Ruth Fairchild sees more affordable housing as critical to Scarborough’s future. She wants the new council to strike a balance between big infrastructure developments, and support for smaller businesses and residents struggling to achieve a good quality of life. Her final ask is that the new council listens to all residents, not just the vocal few.
Skipton’s Business Improvement District manager, Sarah Howsen, was born and brought up in the town. Educated at local schools, she moved away after university, only to return “home” four years ago.
Speaking at the start of Let’s Talk, she said: “Skipton has everything that you need. You can come into town and you have your butchers, your bakers, your vibrant high street, you’ve got the picturesque walks, the award-winning cafes/restaurants, the good public transport – everything you need is in a walkable distance.

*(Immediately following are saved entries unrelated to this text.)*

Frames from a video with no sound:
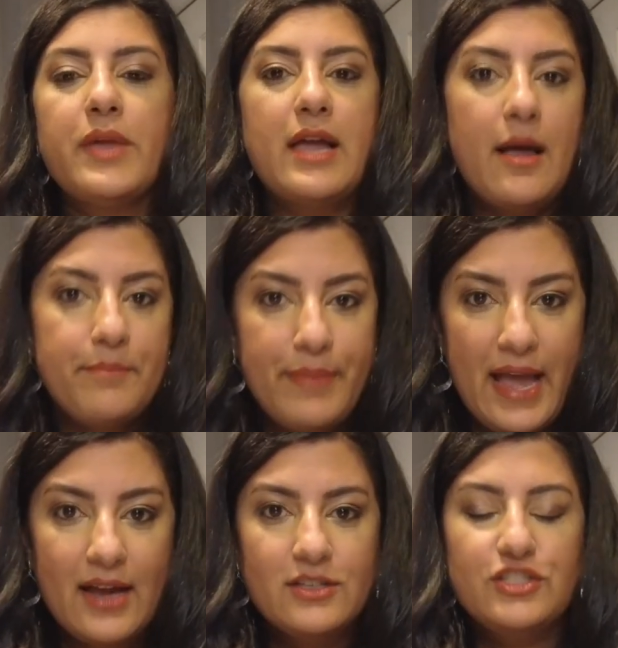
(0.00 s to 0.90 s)
we got
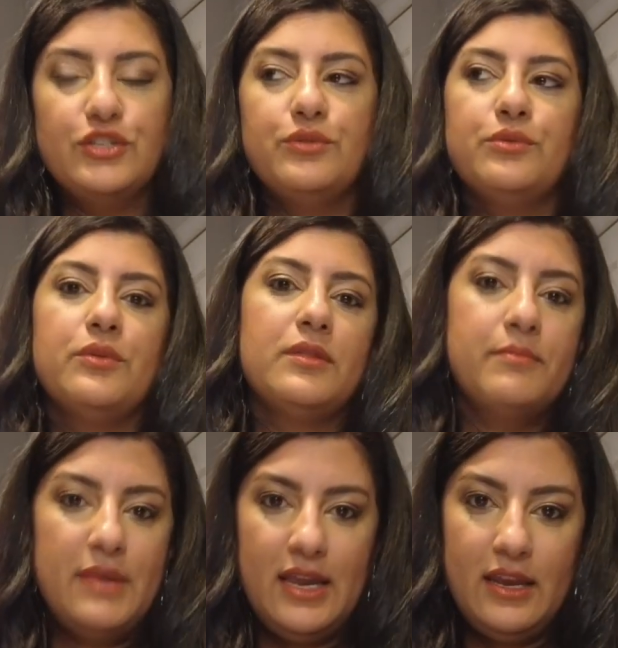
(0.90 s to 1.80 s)
back to the
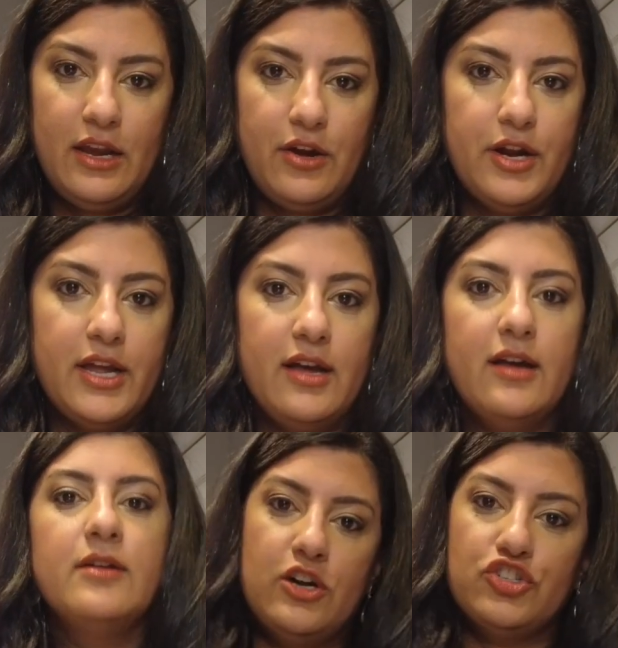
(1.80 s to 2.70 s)
main
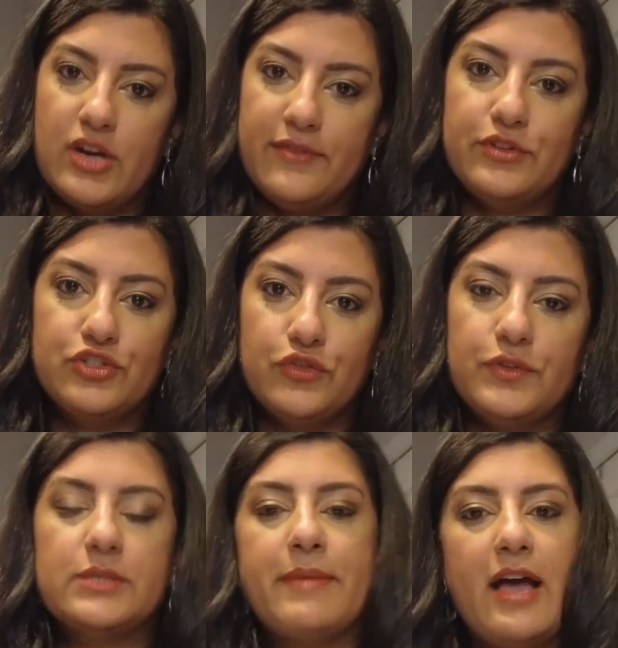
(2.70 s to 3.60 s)
area, and our driver drove
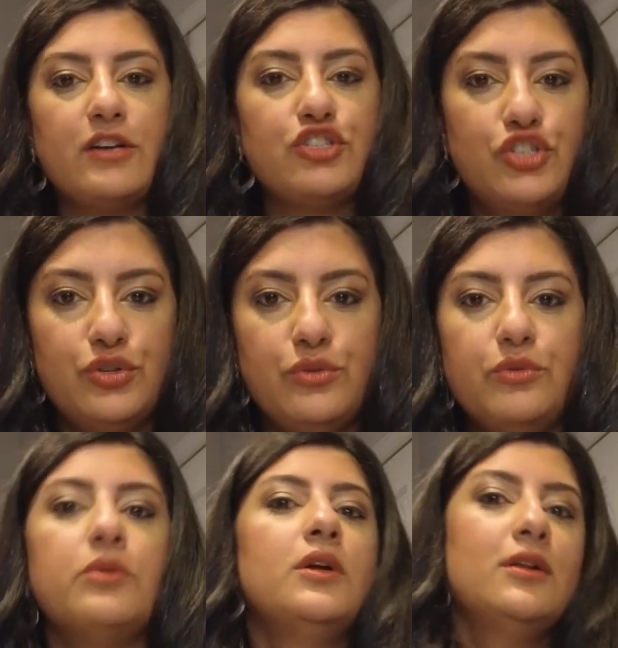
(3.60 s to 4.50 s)
us back
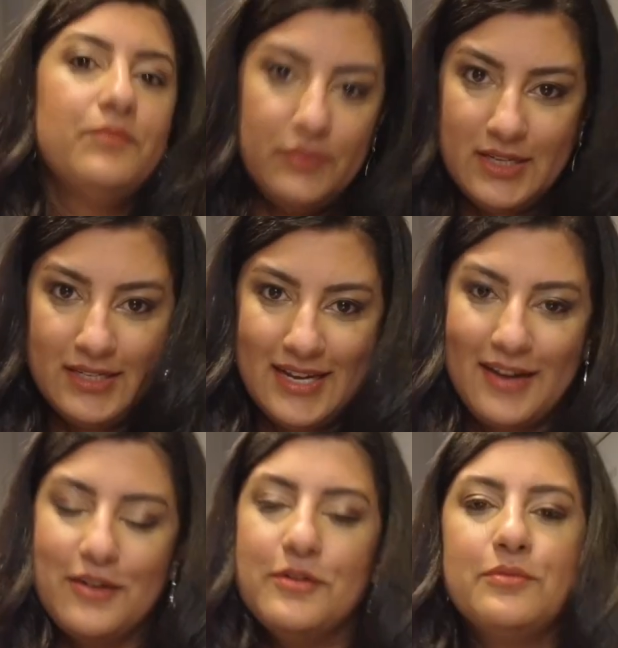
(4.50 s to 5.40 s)
to
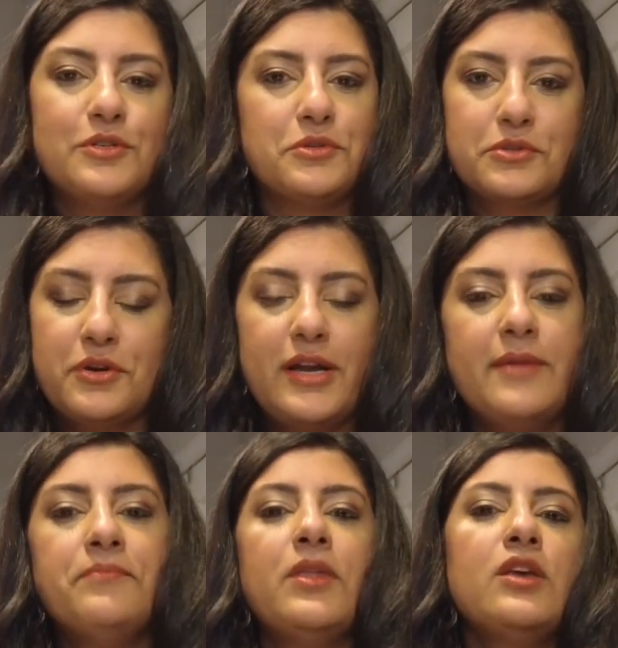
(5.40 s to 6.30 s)
Condado, which was
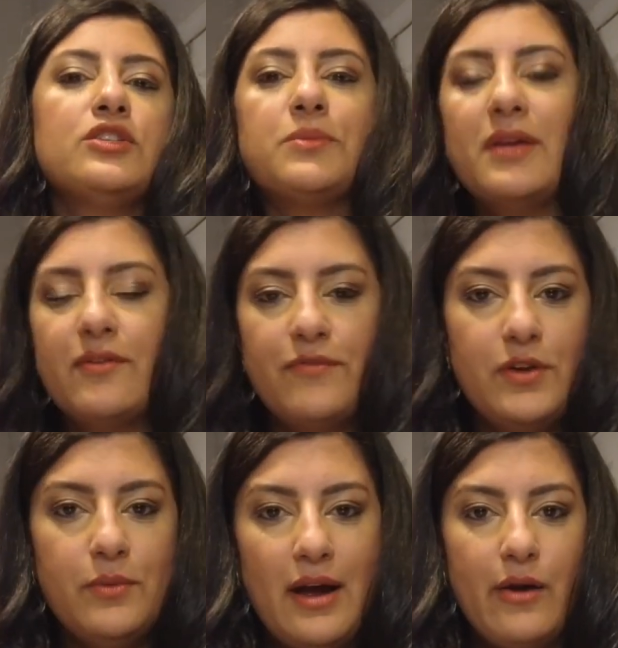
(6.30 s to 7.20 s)
great. So we had a
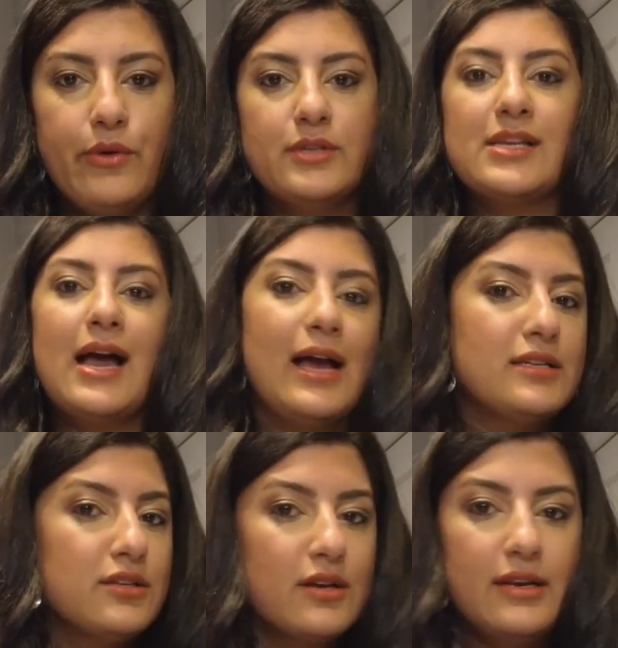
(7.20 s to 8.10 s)
few hours. I
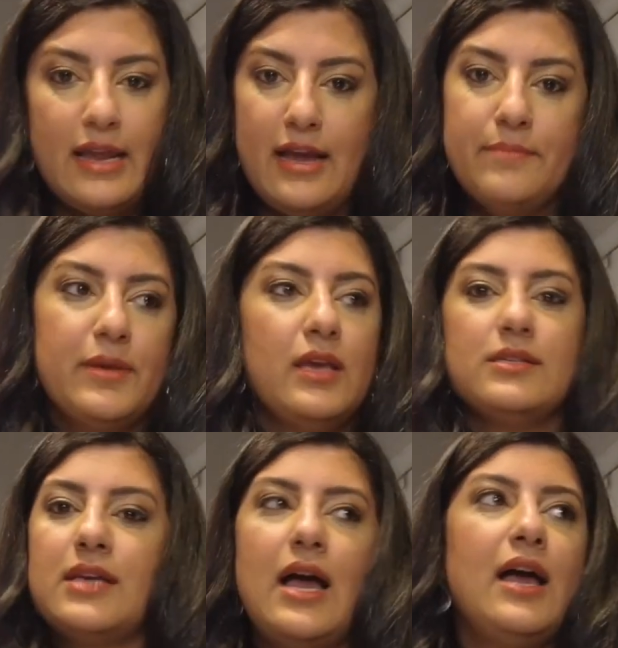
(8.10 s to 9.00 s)
took a nap
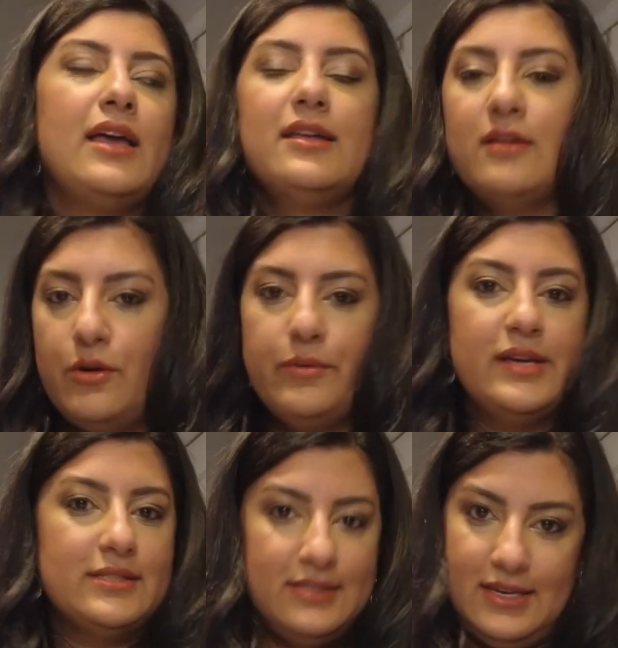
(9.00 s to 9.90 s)
because I
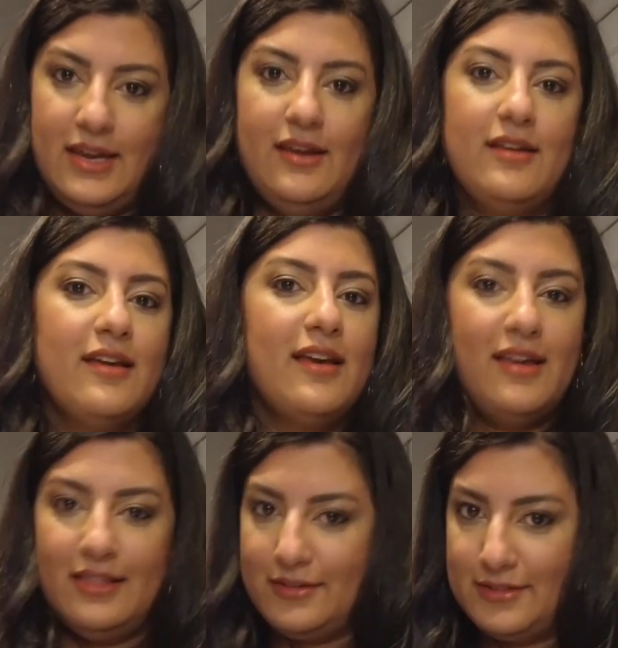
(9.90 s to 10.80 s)
always need
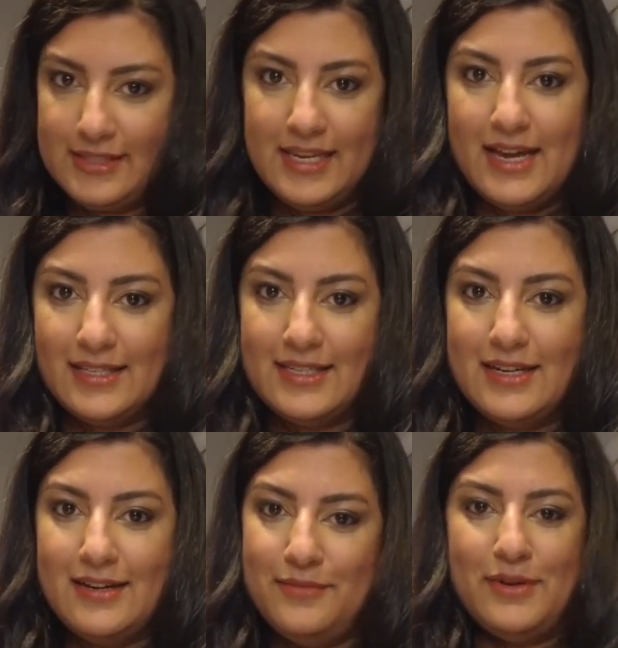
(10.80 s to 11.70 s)
a little
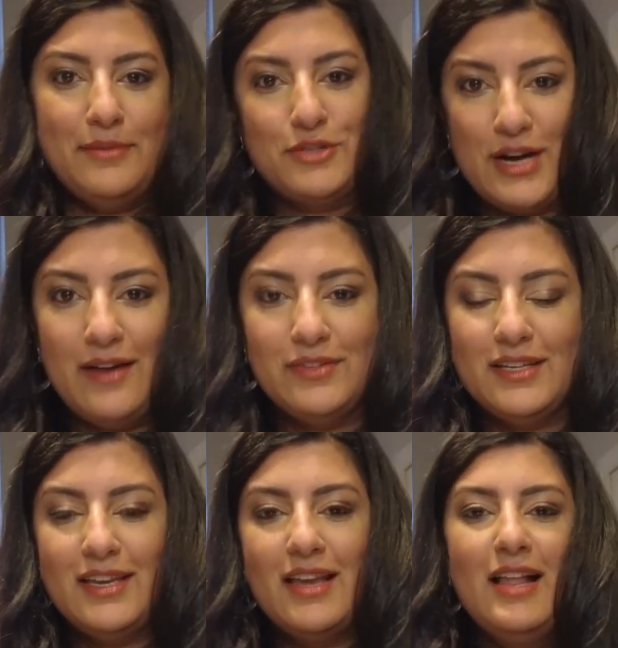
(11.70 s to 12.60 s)
siesta when I'm
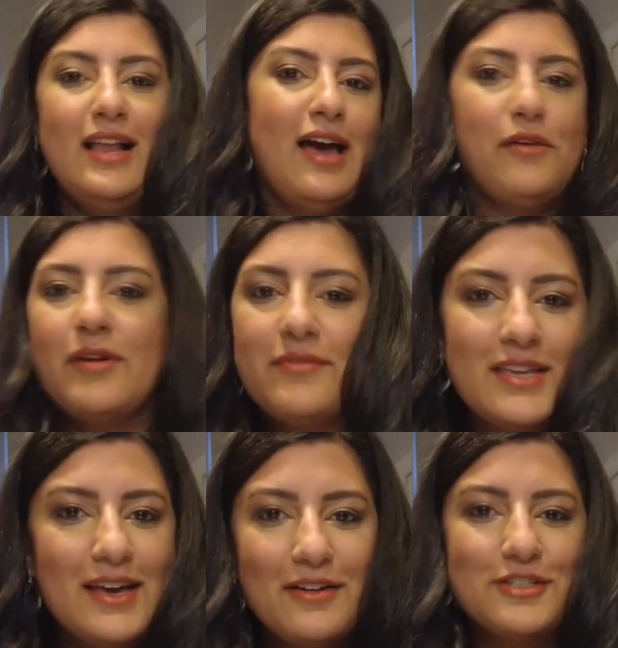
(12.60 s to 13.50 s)
traveling. I don't have
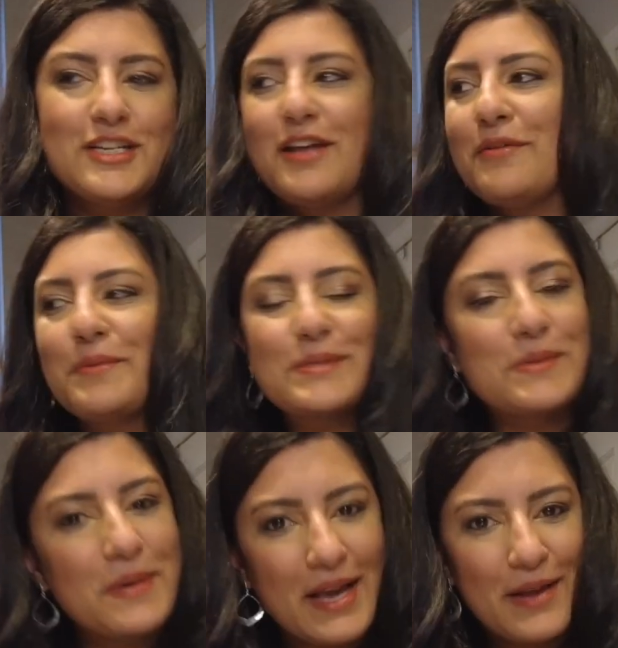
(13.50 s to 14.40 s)
the energy. I don't know what's
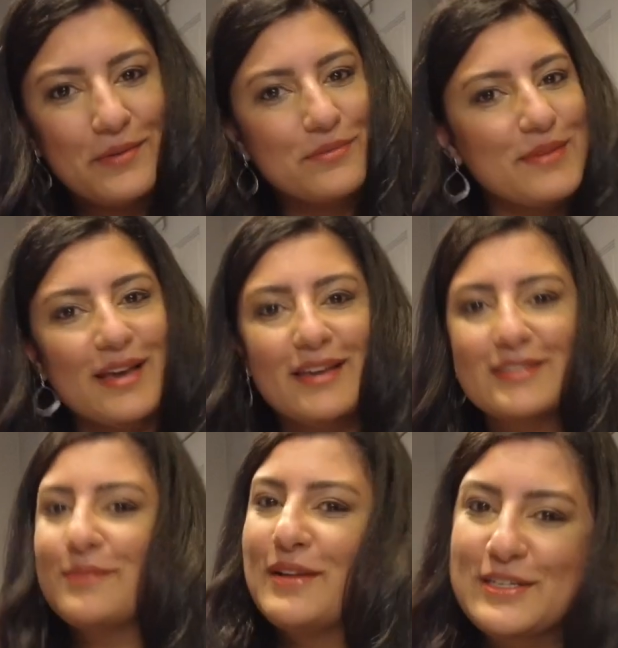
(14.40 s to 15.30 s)
going on with me. I
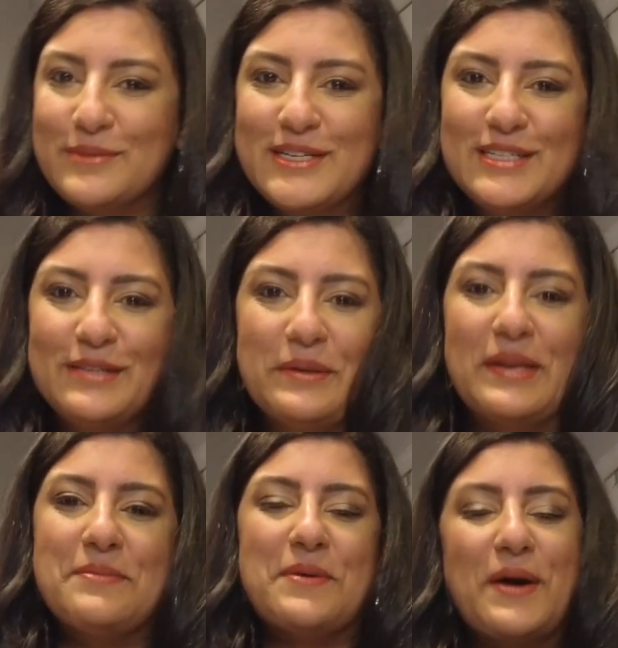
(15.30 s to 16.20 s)
guess I'm not 22
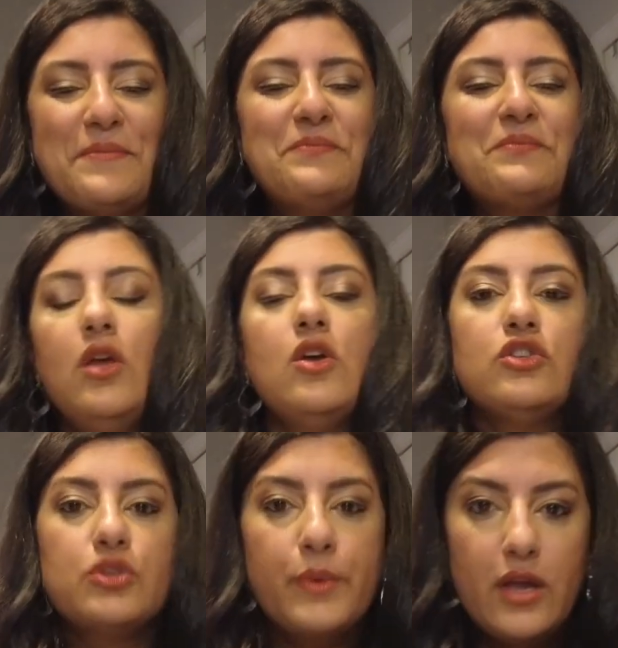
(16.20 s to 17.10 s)
anymore.
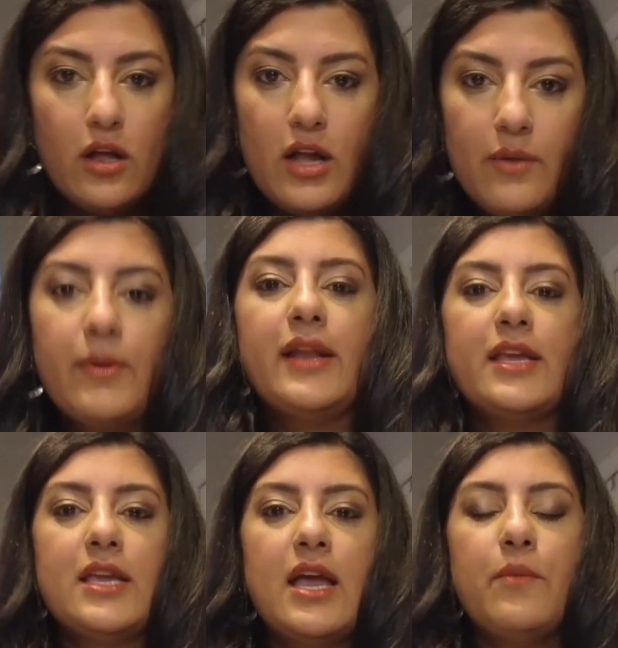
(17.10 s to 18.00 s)
So we all got
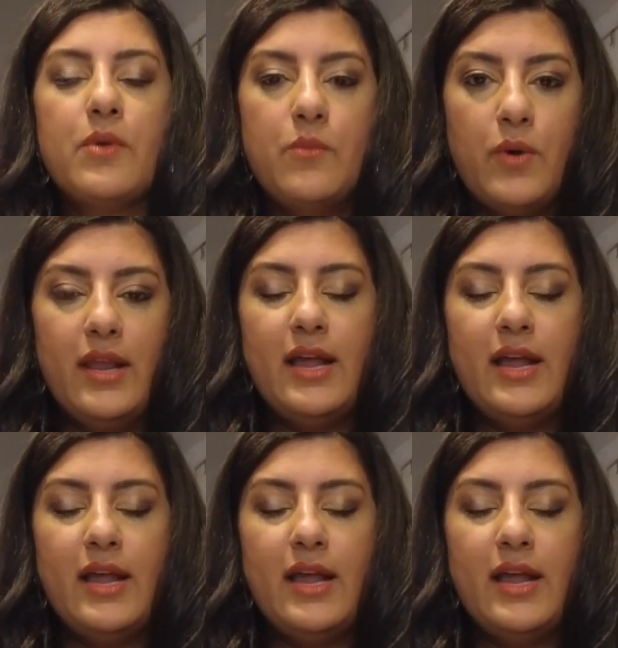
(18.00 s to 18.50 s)
ready and we went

“Tourists from far and wide visit the town as it is renowned for its bustling market and famous Skipton Castle. We have a number of independent businesses – not many high street chains. People love supporting local and independent businesses as they offer a unique and personal shopping experience.
“In addition, I feel the education offered by schools and colleges in Craven, particularly Skipton, is top class. Looking ahead, it would be great to see more facilities for young people and things for them to do.
“I’m looking forward to the implementation of the new council as it will reduce duplication and complexities. However, I’m conscious that the voices of local communities are always heard and represented in any local decision-making processes and we are not forgotten about or overlooked when compared to nearby towns.
“I would like to see the distinctive character of our rural district always recognised and I’m glad the Let’s Talk campaign is giving the public an insight and opportunity to learn more about the council and how it will represent us equally at local level. With the centralisation of power from April, I hope the support for the delivery of local services – be it council tax or emptying the bins – is stronger and fit for the future.”